Improvisational music therapy is an individualized intervention that facilitates moment-by-moment motivational and interpersonal responses in children with autism. Compared with other therapeutic interventions utilizing music as a background or contingent stimulus, improvisational music therapy involves the interactive use of live music for engaging clients to meet their therapeutic needs. It is gaining growing recognition as an effective intervention addressing fundamental levels of spontaneous self-expression, emotional communication and social engagement for individuals with a wide range of developmental disorders.
Results and Discussion
Improvisational music therapy produced markedly more and longer events of joy, emotional synchronicity and initiation of engagement behaviors in the children than toy play sessions. In response to the therapist’s interpersonal demands, ‘compliant (positive) responses’ were observed more in music therapy than in toy play sessions, and ‘no responses’ were twice as frequent in toy play sessions as in music therapy. In the music therapy condition, there were more joy, emotional synchronicity and initiation of engagement events in the undirected part than the directed part, suggesting that children were happier, more able to express their happy emotions and more able to share their affects with the therapist when leading. These results suggest that musical attunement enhances musical-emotional communication together with joy and emotional synchronicity, which results in children’s spontaneous willingness to respond, initiate and engage further.
According to the authors, “The temporal structure of music and the specific use of musical attunement in improvisational music therapy suggests that we can help children with autism experience and develop affective skills in a social context.”  Creating music relates to the child’s expression, interest and focus of attention may evoke responses from the child to a therapist creating such relational music for them. Moreover, improvising music together is an emotionally engaging process. Music can be an attractive medium, allowing the child his/her own space and the choice of objects, at the same time engaging the child with different objects of the therapist’s choice.

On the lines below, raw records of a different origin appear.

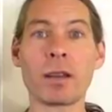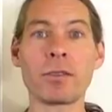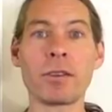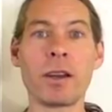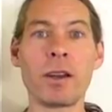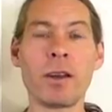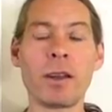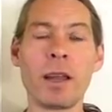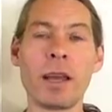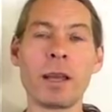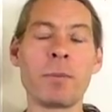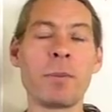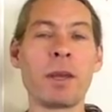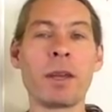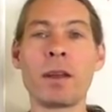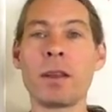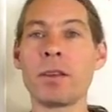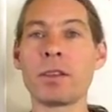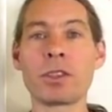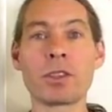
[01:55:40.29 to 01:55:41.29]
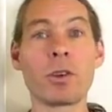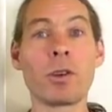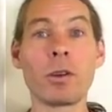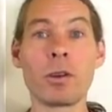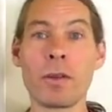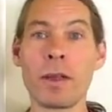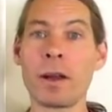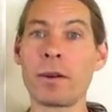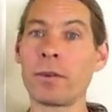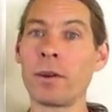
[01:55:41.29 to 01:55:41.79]
So I don't like being on the shoulder
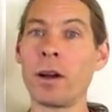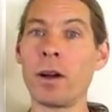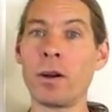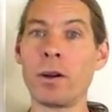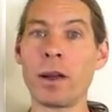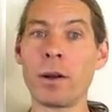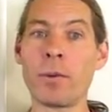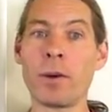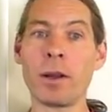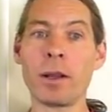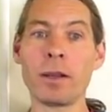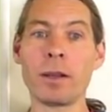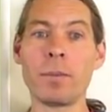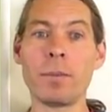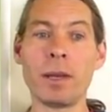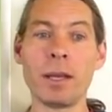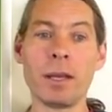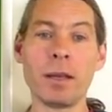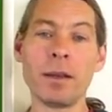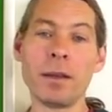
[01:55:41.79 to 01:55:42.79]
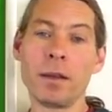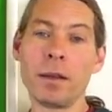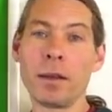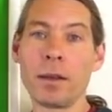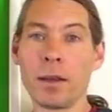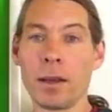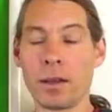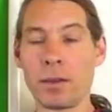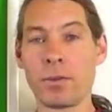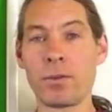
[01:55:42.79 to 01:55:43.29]
of that road. I wanted to be
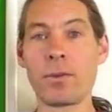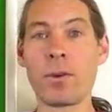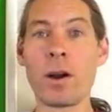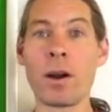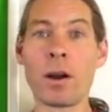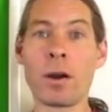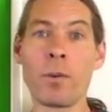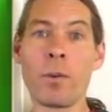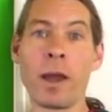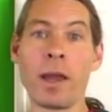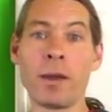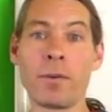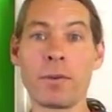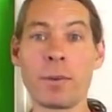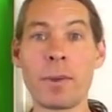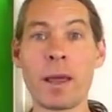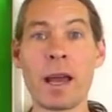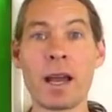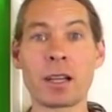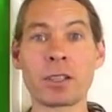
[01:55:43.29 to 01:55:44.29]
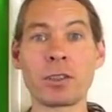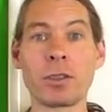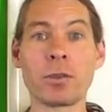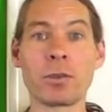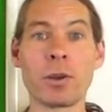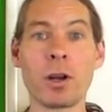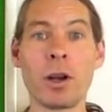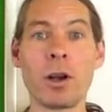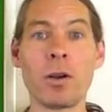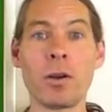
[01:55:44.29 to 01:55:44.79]
as far away from the actual
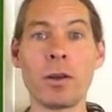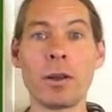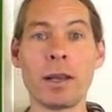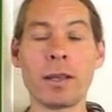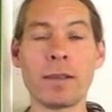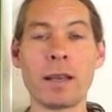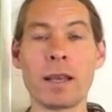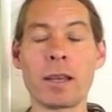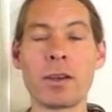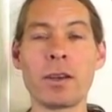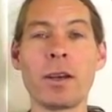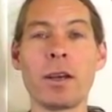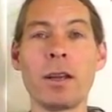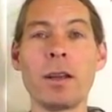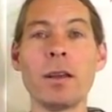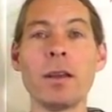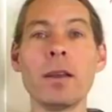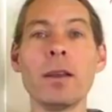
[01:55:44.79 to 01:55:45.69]
road as I could.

Of course, this “exploratory” study has limitations.  For example, the small sample makes any generalizable conclusion premature. The test power is low and should be considered when interpreting the results. Likewise, the small sample limits the relevance of subgroup analyses (language, age, severity) as well as therapists’ effects which would be helpful to understanding how children with different developmental needs respond to this type of intervention different therapists.
Conclusion
The results of this exploratory study found significant evidence supporting the value of music therapy in promoting social, emotional and motivational development in autistic children. The findings highlight the importance of social-motivational aspects of musical interaction between the child and the therapist, the therapeutic potential of such aspects in improvisational music therapy, and the relative value of less directed and more child centered approaches for children with autism. The authors conclude, “Both previous and the current study indicate that we should use music within the child’s focus of attention, behavioral cue and interests, whether it is improvised or precomposed. A future study should perhaps look at the differential effect on response of improvised and precomposed music with young children with autism.”